Don’t let my people go

Charles 7 Comments
Charles

Writing in yesterday’s Times, Matthew Parris says: “missing somebody terribly, years after they’ve gone, is not some kind of psychological disorder to be “got over” or “dealt with”, but an honest response to loss. I hate all that stuff about closure and moving on.”

He was prompted to write this after being asked to discuss, on the Today programme on Wednesday, the feelings he expressed in an article in the Spectator three years ago, which chime exactly with Maurice Saatchi’s feelings about the death of his wife, which we quoted on Monday:

 “In my view, to move on is a monstrous act of betrayal and to come to terms with — I think I’d call that an act of selfishness.”

Parris is worth quoting at greater length:

I’ve decided that I don’t want to ‘come to terms’ with Dad’s death.
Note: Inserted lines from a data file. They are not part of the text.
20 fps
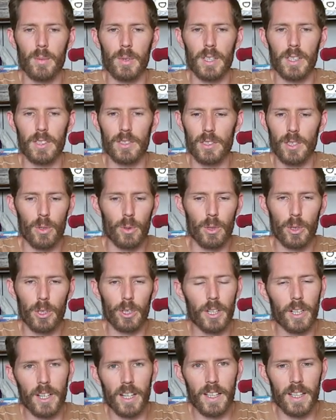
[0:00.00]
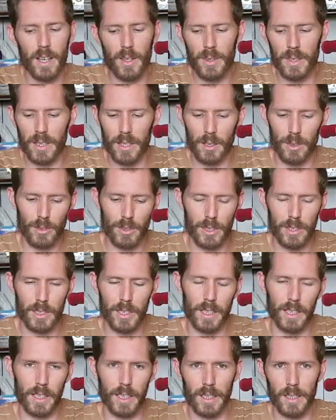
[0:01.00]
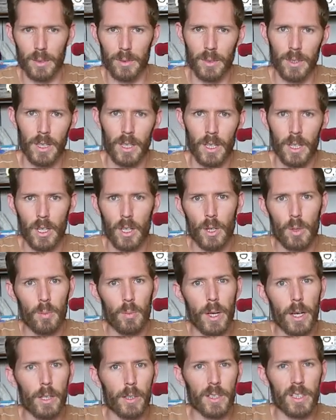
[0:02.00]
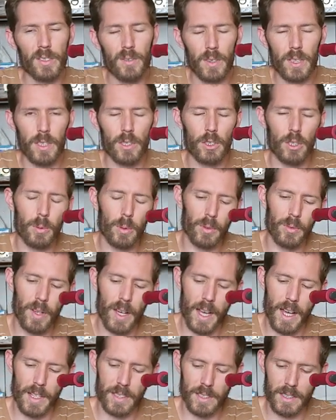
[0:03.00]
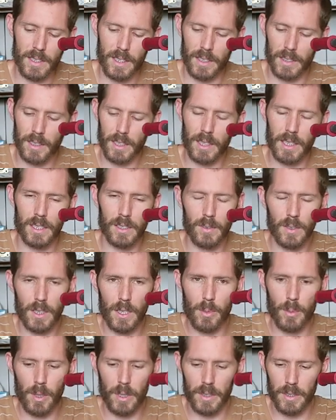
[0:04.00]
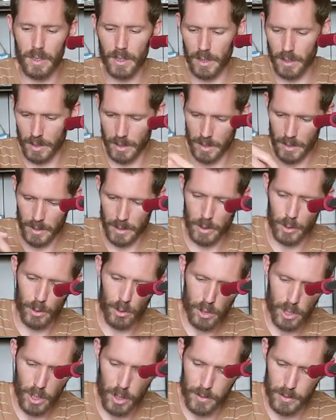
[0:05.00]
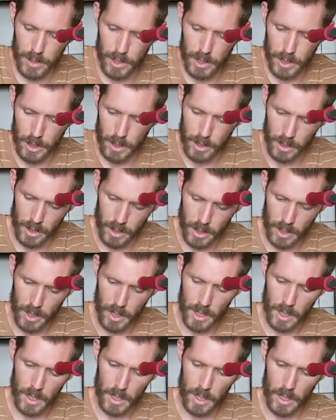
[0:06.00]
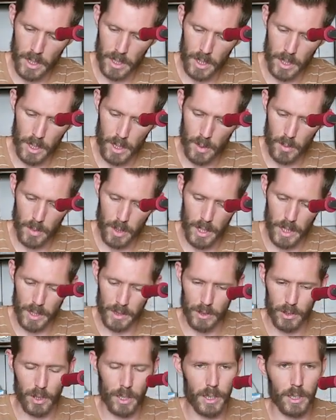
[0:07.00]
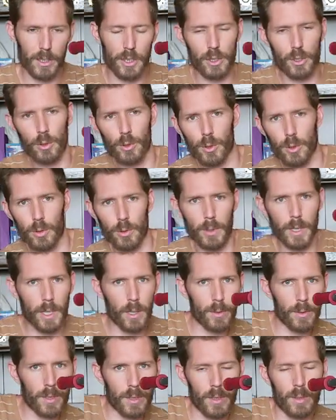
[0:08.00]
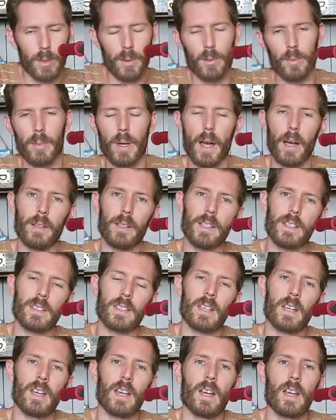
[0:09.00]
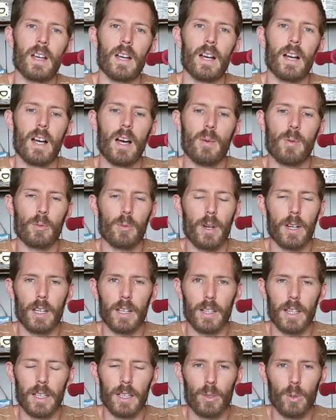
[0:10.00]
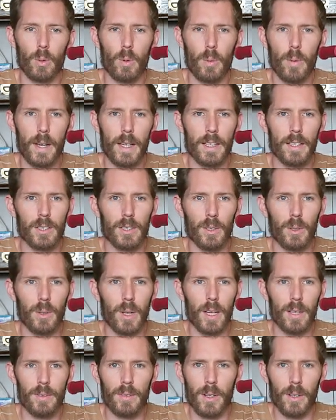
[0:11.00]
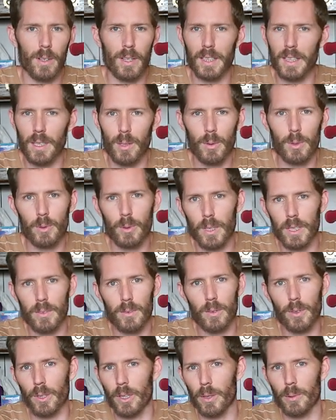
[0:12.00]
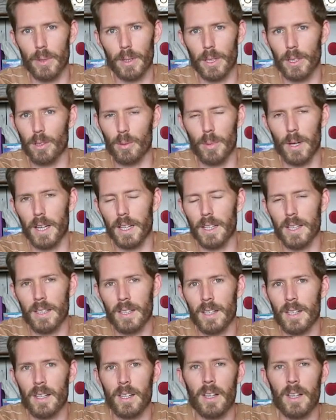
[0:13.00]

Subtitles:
he's so good on it now that he'll just like kind of pedal his feet super fast and then kick his feet up on the little shelves here, and kind of just cruise around and balance and ride it like a normal bike. So I felt like he was ready for a regular bike,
It’s bloody awful that he isn’t here. It still cuts me up, and this is a fact of love. I’m perfectly capable of keeping things in proportion, as Dad always did, but I don’t want to ‘get things into perspective’, if by that one means wanting them to grow smaller. It’s a fact; his life is a fact; the gap now is a fact; it’s not getting any smaller; I’m sad, but I’m happy that I’m sad.

So: refusal to move on, get over, find closure — all of these are suddenly zeitgeisty. Just as celebrations of life express the new grieving style at funerals, so has indulging feelings of loss become the new grieving rule for the bereaved.
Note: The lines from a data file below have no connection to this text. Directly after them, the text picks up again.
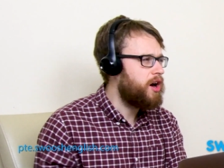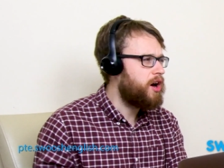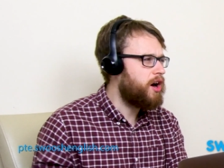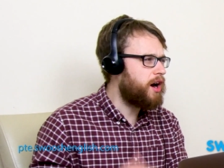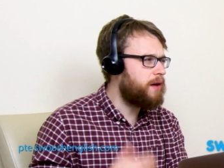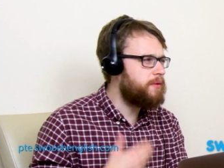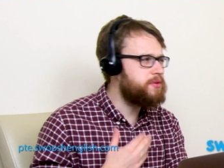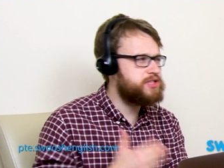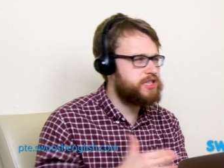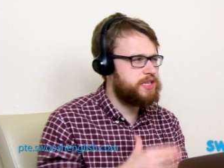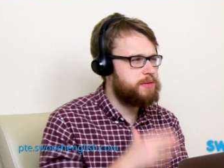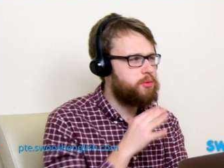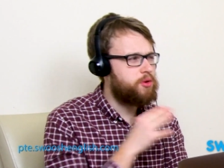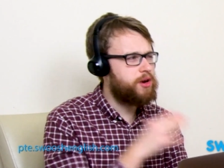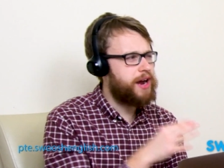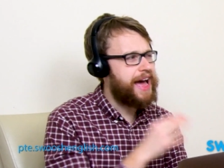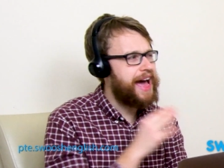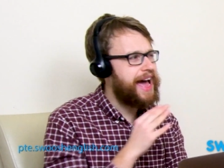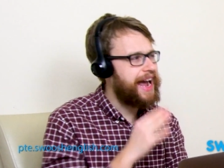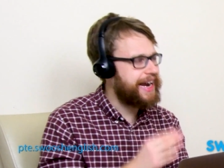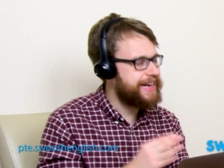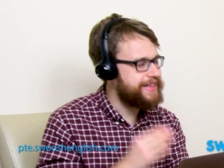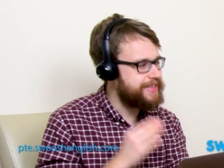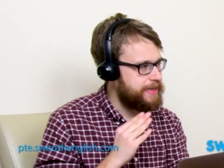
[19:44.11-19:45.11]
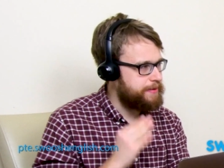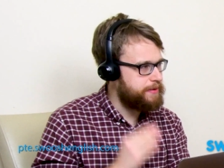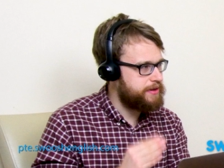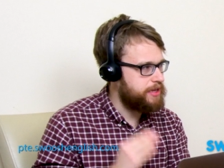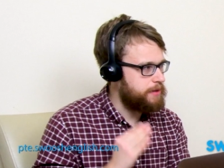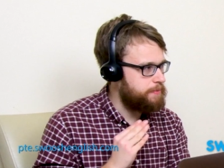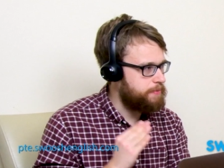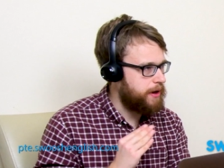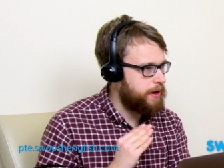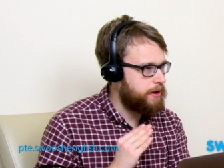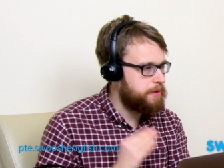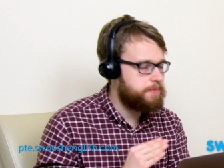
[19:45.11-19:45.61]
Obviously, the more academic,
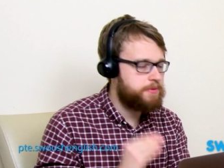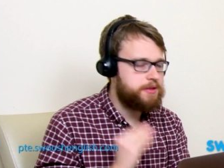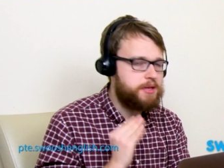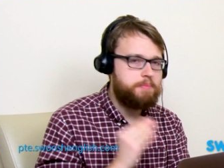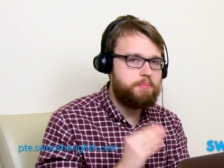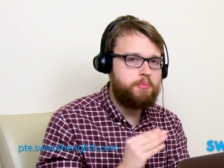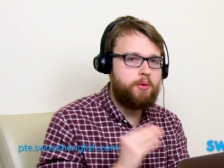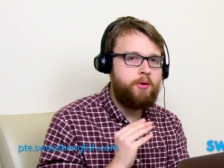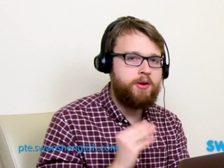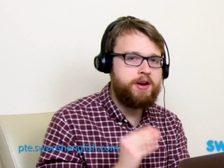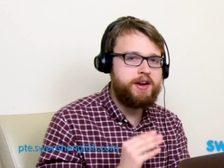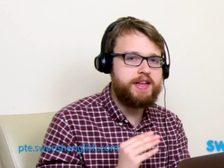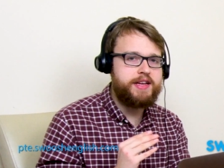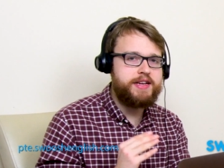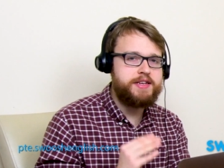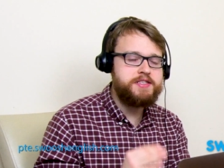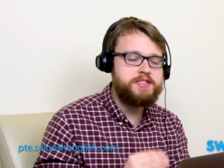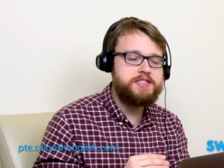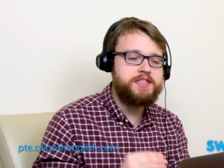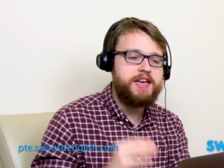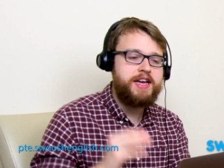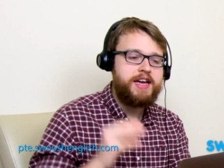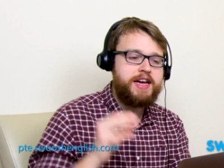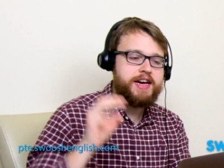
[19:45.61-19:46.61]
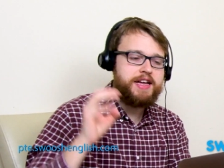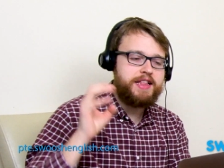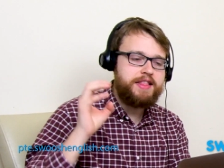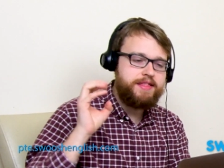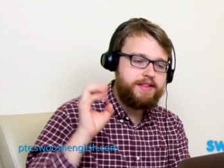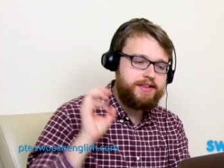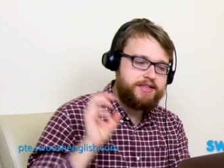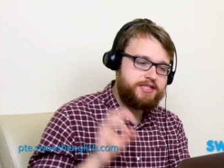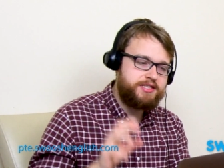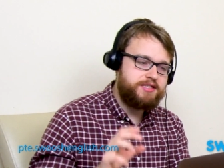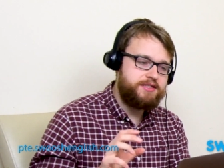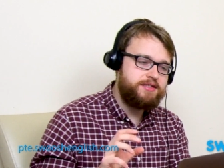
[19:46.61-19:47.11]
the better. But the point is,
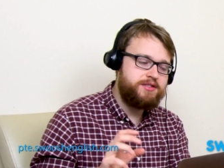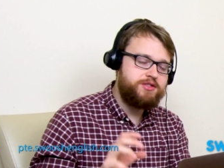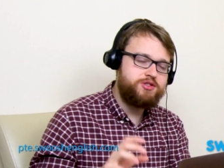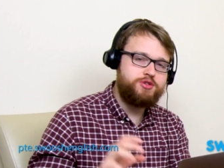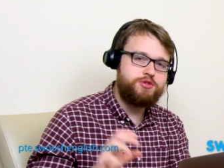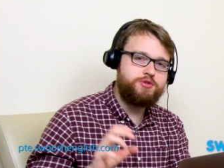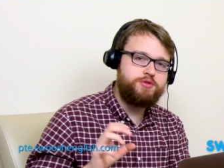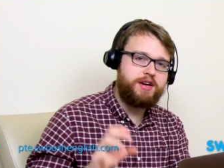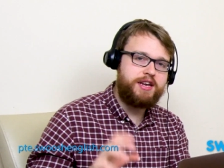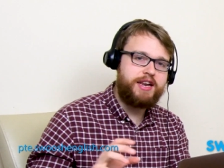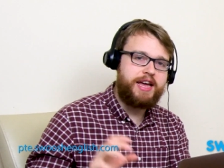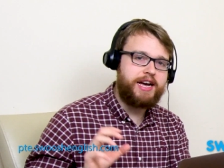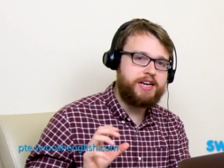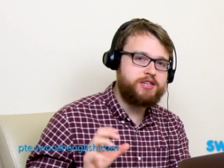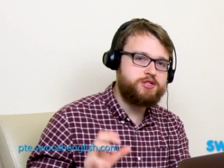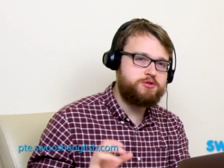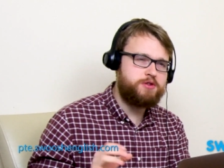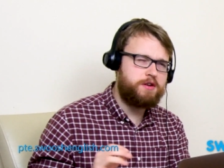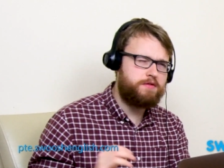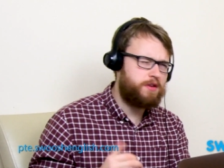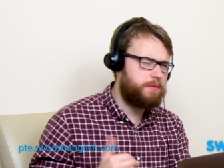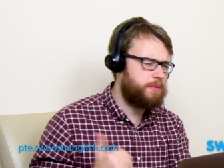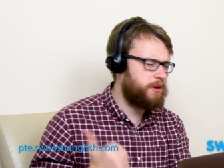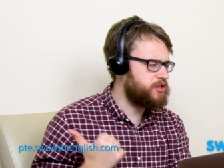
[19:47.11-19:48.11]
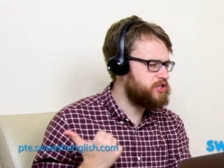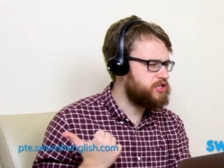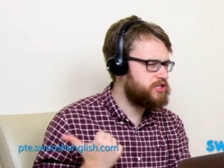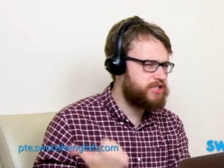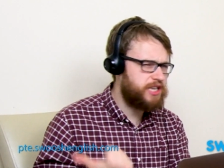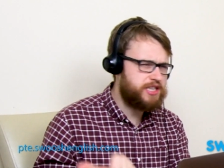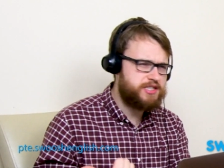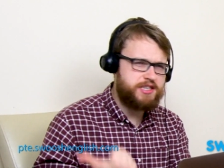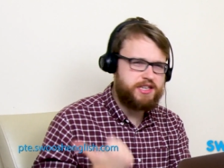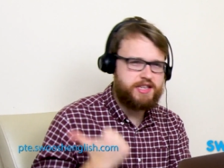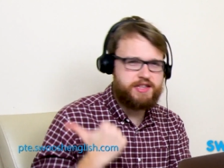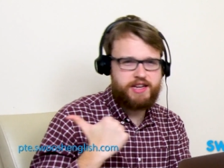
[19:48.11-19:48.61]
listen to an excerpt about
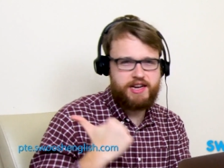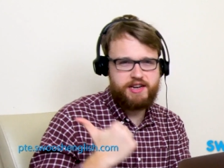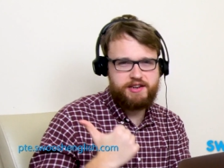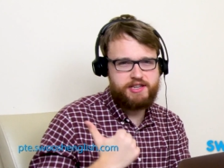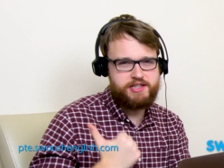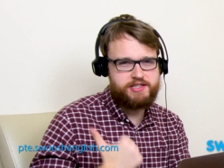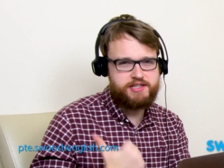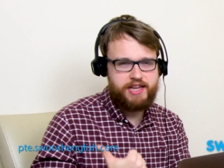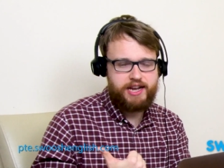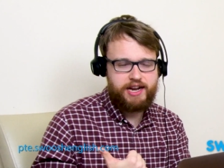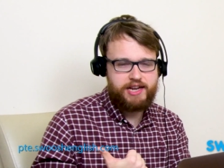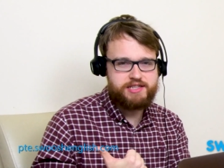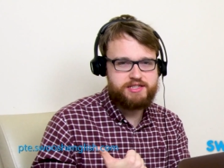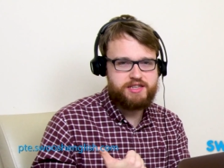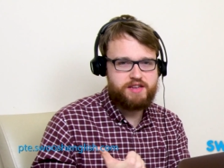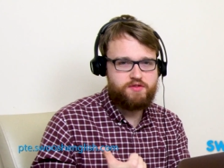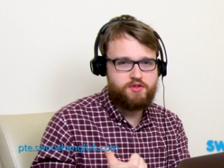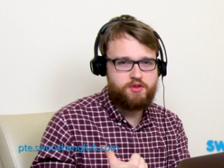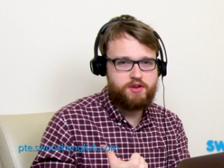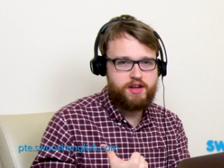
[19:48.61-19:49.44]
60 to 90 seconds if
Except that it’s not new. It’s actually been around since 1996. What Parris and Saatchi have done is translate the idea of continuing bonds from scholarese into language comprehensible to ordinary joes like us. They’ve endorsed it, too, by virtue of being celebs. And they’ve got people talking.

Is it not terribly perilous to encourage people to indulge feelings that might lead to clinical depression? Is grief not an injury to the psyche that could easily turn gangrenous? Was Freud really wrong when he said that we need to break the bonds that tie us to a dead person – to unshackle ourselves from the corpse?

It seems he was. Research evidence shows that most people hurt like hell when someone dies, but they don’t go mad. On the contrary, they are more likely to benefit from post-traumatic growth – what doesn’t kill you (too) makes you stronger.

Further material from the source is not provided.